> Problem requirements: Restate each line of the listing exactly, without carrying over any pictures.

** Opening Data section block **

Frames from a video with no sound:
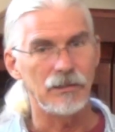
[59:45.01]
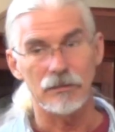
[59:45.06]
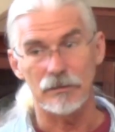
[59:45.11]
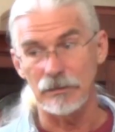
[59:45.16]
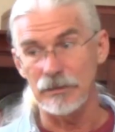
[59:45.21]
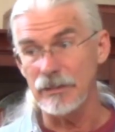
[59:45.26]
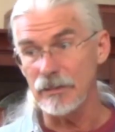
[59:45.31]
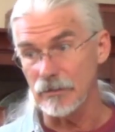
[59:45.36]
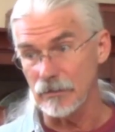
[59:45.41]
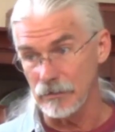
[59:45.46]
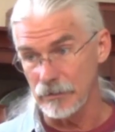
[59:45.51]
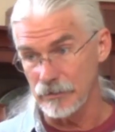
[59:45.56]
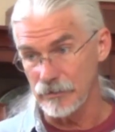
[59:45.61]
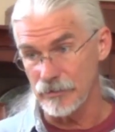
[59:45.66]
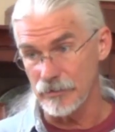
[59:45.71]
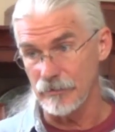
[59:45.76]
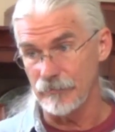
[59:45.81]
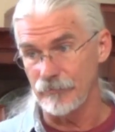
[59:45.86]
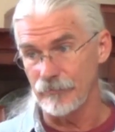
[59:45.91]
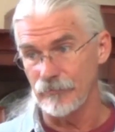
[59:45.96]

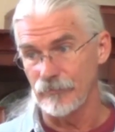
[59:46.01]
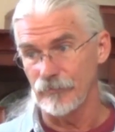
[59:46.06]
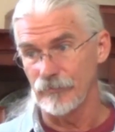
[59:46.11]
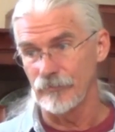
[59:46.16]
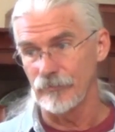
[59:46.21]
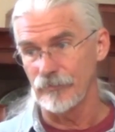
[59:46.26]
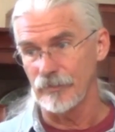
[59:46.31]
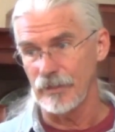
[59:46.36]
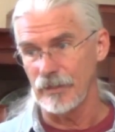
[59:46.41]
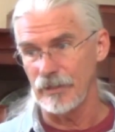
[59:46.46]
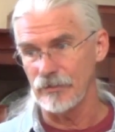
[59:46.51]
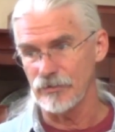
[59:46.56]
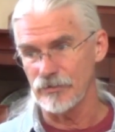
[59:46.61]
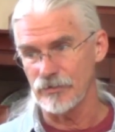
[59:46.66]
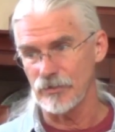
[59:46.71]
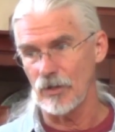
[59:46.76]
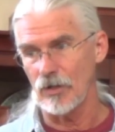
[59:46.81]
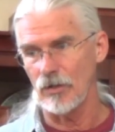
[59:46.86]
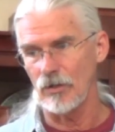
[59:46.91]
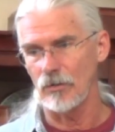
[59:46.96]
Legalism
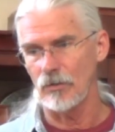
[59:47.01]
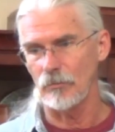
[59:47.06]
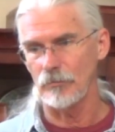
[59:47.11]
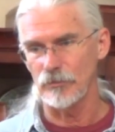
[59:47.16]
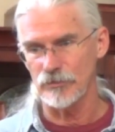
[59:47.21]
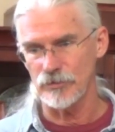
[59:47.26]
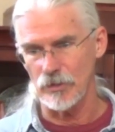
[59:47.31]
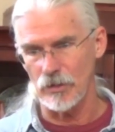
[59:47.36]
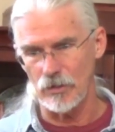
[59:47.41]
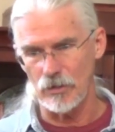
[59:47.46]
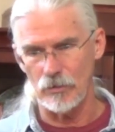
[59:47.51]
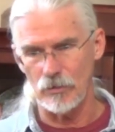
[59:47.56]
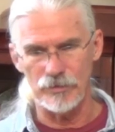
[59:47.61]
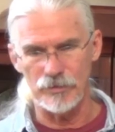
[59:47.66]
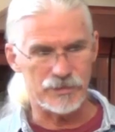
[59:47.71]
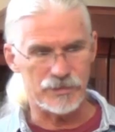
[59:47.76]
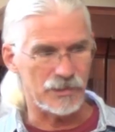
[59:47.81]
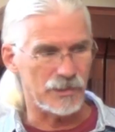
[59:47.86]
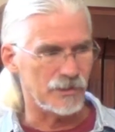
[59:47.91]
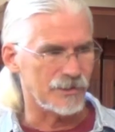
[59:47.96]
is almost
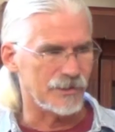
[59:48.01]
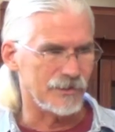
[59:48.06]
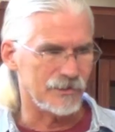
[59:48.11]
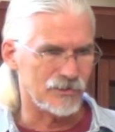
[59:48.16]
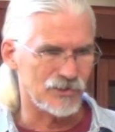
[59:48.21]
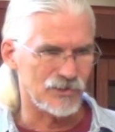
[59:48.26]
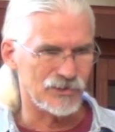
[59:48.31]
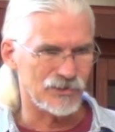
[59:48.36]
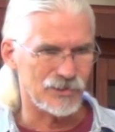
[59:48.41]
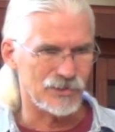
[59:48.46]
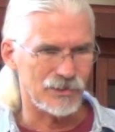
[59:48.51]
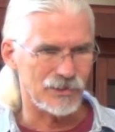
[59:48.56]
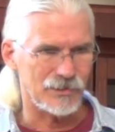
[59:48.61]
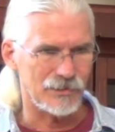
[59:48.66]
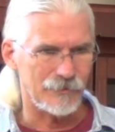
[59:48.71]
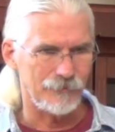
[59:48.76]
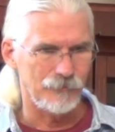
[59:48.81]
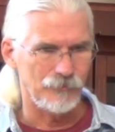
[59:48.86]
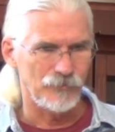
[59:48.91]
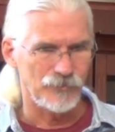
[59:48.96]
always inconsistent.
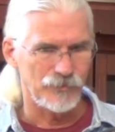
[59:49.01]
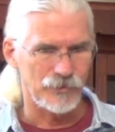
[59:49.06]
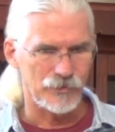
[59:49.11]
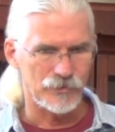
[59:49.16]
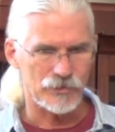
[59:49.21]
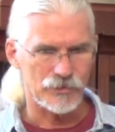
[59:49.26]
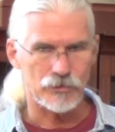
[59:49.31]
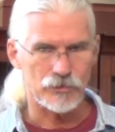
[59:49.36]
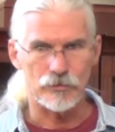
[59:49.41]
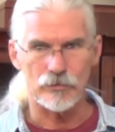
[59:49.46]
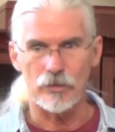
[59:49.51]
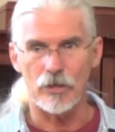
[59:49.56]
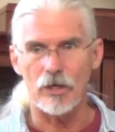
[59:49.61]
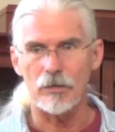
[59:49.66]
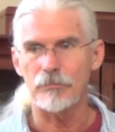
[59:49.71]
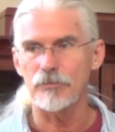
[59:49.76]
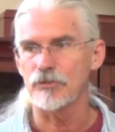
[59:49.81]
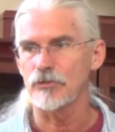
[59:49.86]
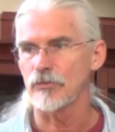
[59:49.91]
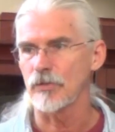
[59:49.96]
There's a certain
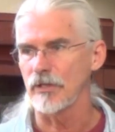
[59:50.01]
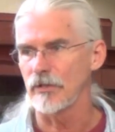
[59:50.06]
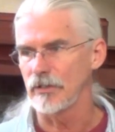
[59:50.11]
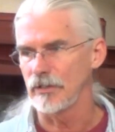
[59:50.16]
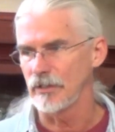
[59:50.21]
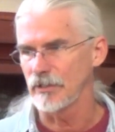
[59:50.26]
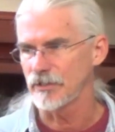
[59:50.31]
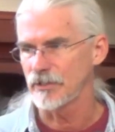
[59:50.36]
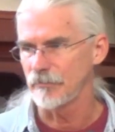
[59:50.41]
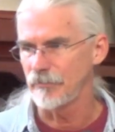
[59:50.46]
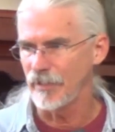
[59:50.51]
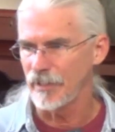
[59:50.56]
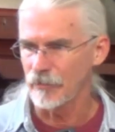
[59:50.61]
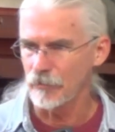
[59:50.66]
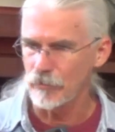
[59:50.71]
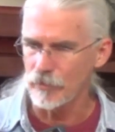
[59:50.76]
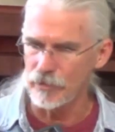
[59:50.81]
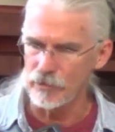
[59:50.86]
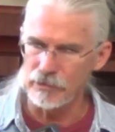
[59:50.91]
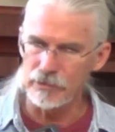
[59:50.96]
arbitrariness about
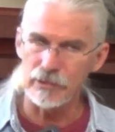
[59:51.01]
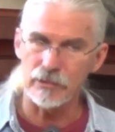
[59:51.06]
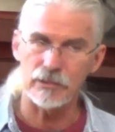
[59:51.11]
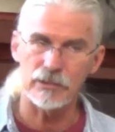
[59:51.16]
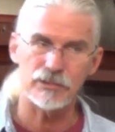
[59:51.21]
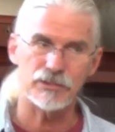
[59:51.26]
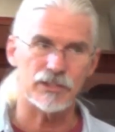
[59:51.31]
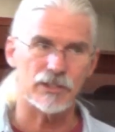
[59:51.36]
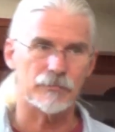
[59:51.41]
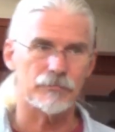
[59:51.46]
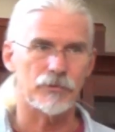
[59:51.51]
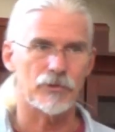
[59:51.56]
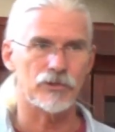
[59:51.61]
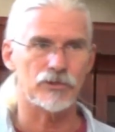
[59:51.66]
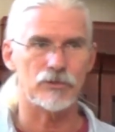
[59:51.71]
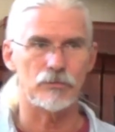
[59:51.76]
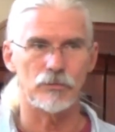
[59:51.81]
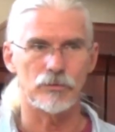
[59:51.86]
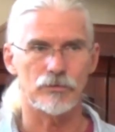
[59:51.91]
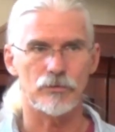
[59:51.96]
it, where a legalistic
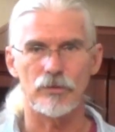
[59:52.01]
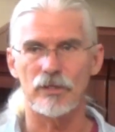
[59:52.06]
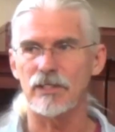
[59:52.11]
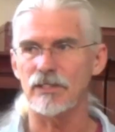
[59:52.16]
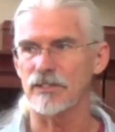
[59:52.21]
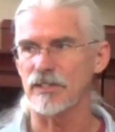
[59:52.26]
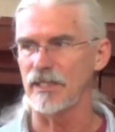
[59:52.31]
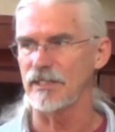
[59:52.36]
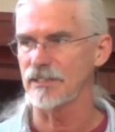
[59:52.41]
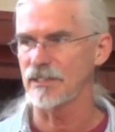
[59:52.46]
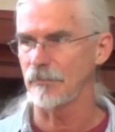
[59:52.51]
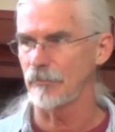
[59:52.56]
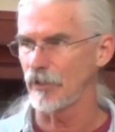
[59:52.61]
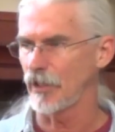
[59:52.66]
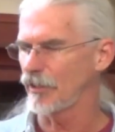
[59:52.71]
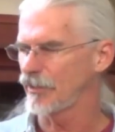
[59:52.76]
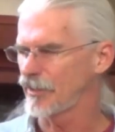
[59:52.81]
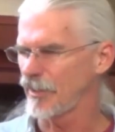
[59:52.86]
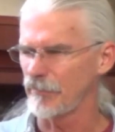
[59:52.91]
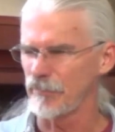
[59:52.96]
person will criticize someone
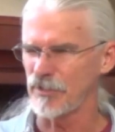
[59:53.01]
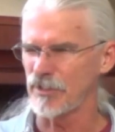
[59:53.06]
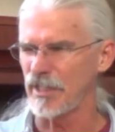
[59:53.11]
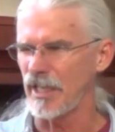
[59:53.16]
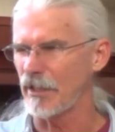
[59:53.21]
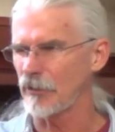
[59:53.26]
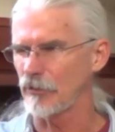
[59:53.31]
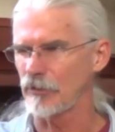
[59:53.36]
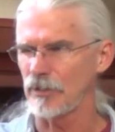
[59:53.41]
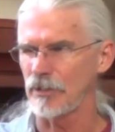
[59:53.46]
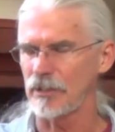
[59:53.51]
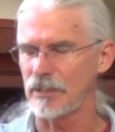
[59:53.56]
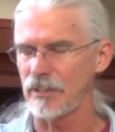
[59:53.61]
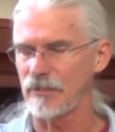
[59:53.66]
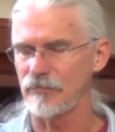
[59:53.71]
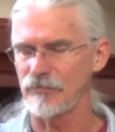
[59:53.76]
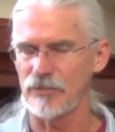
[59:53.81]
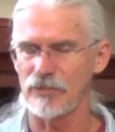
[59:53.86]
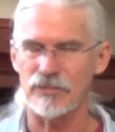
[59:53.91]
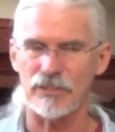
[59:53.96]
on some standard that
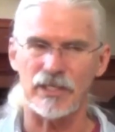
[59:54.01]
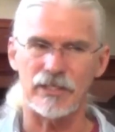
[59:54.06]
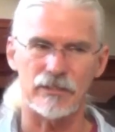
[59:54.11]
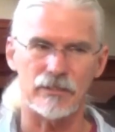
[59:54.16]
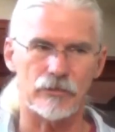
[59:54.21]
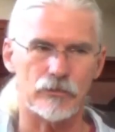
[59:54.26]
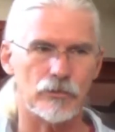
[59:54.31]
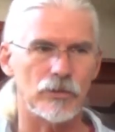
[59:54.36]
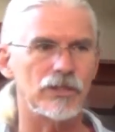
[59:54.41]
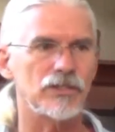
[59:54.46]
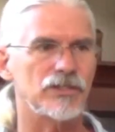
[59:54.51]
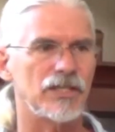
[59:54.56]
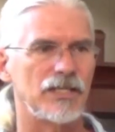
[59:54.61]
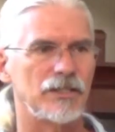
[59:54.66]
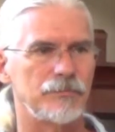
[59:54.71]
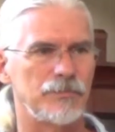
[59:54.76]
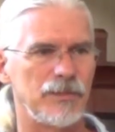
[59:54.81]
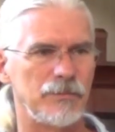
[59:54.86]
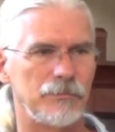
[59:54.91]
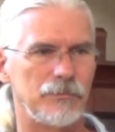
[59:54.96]
they've decided to
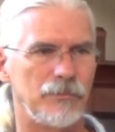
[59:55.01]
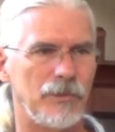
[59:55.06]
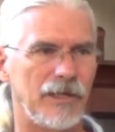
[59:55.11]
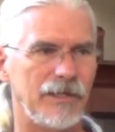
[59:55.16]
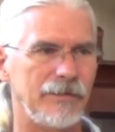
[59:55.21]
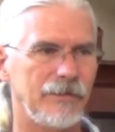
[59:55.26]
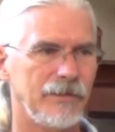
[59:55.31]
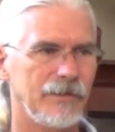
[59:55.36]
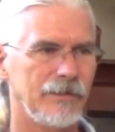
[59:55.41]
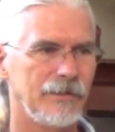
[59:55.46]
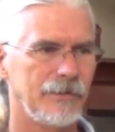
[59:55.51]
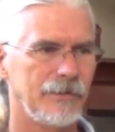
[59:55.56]
criticize people by.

** Closing Data section block **

> Result of this exercise:
Frames from a video with no sound:
[59:45.01]
[59:45.06]
[59:45.11]
[59:45.16]
[59:45.21]
[59:45.26]
[59:45.31]
[59:45.36]
[59:45.41]
[59:45.46]
[59:45.51]
[59:45.56]
[59:45.61]
[59:45.66]
[59:45.71]
[59:45.76]
[59:45.81]
[59:45.86]
[59:45.91]
[59:45.96]

[59:46.01]
[59:46.06]
[59:46.11]
[59:46.16]
[59:46.21]
[59:46.26]
[59:46.31]
[59:46.36]
[59:46.41]
[59:46.46]
[59:46.51]
[59:46.56]
[59:46.61]
[59:46.66]
[59:46.71]
[59:46.76]
[59:46.81]
[59:46.86]
[59:46.91]
[59:46.96]
Legalism
[59:47.01]
[59:47.06]
[59:47.11]
[59:47.16]
[59:47.21]
[59:47.26]
[59:47.31]
[59:47.36]
[59:47.41]
[59:47.46]
[59:47.51]
[59:47.56]
[59:47.61]
[59:47.66]
[59:47.71]
[59:47.76]
[59:47.81]
[59:47.86]
[59:47.91]
[59:47.96]
is almost
[59:48.01]
[59:48.06]
[59:48.11]
[59:48.16]
[59:48.21]
[59:48.26]
[59:48.31]
[59:48.36]
[59:48.41]
[59:48.46]
[59:48.51]
[59:48.56]
[59:48.61]
[59:48.66]
[59:48.71]
[59:48.76]
[59:48.81]
[59:48.86]
[59:48.91]
[59:48.96]
always inconsistent.
[59:49.01]
[59:49.06]
[59:49.11]
[59:49.16]
[59:49.21]
[59:49.26]
[59:49.31]
[59:49.36]
[59:49.41]
[59:49.46]
[59:49.51]
[59:49.56]
[59:49.61]
[59:49.66]
[59:49.71]
[59:49.76]
[59:49.81]
[59:49.86]
[59:49.91]
[59:49.96]
There's a certain
[59:50.01]
[59:50.06]
[59:50.11]
[59:50.16]
[59:50.21]
[59:50.26]
[59:50.31]
[59:50.36]
[59:50.41]
[59:50.46]
[59:50.51]
[59:50.56]
[59:50.61]
[59:50.66]
[59:50.71]
[59:50.76]
[59:50.81]
[59:50.86]
[59:50.91]
[59:50.96]
arbitrariness about
[59:51.01]
[59:51.06]
[59:51.11]
[59:51.16]
[59:51.21]
[59:51.26]
[59:51.31]
[59:51.36]
[59:51.41]
[59:51.46]
[59:51.51]
[59:51.56]
[59:51.61]
[59:51.66]
[59:51.71]
[59:51.76]
[59:51.81]
[59:51.86]
[59:51.91]
[59:51.96]
it, where a legalistic
[59:52.01]
[59:52.06]
[59:52.11]
[59:52.16]
[59:52.21]
[59:52.26]
[59:52.31]
[59:52.36]
[59:52.41]
[59:52.46]
[59:52.51]
[59:52.56]
[59:52.61]
[59:52.66]
[59:52.71]
[59:52.76]
[59:52.81]
[59:52.86]
[59:52.91]
[59:52.96]
person will criticize someone
[59:53.01]
[59:53.06]
[59:53.11]
[59:53.16]
[59:53.21]
[59:53.26]
[59:53.31]
[59:53.36]
[59:53.41]
[59:53.46]
[59:53.51]
[59:53.56]
[59:53.61]
[59:53.66]
[59:53.71]
[59:53.76]
[59:53.81]
[59:53.86]
[59:53.91]
[59:53.96]
on some standard that
[59:54.01]
[59:54.06]
[59:54.11]
[59:54.16]
[59:54.21]
[59:54.26]
[59:54.31]
[59:54.36]
[59:54.41]
[59:54.46]
[59:54.51]
[59:54.56]
[59:54.61]
[59:54.66]
[59:54.71]
[59:54.76]
[59:54.81]
[59:54.86]
[59:54.91]
[59:54.96]
they've decided to
[59:55.01]
[59:55.06]
[59:55.11]
[59:55.16]
[59:55.21]
[59:55.26]
[59:55.31]
[59:55.36]
[59:55.41]
[59:55.46]
[59:55.51]
[59:55.56]
criticize people by.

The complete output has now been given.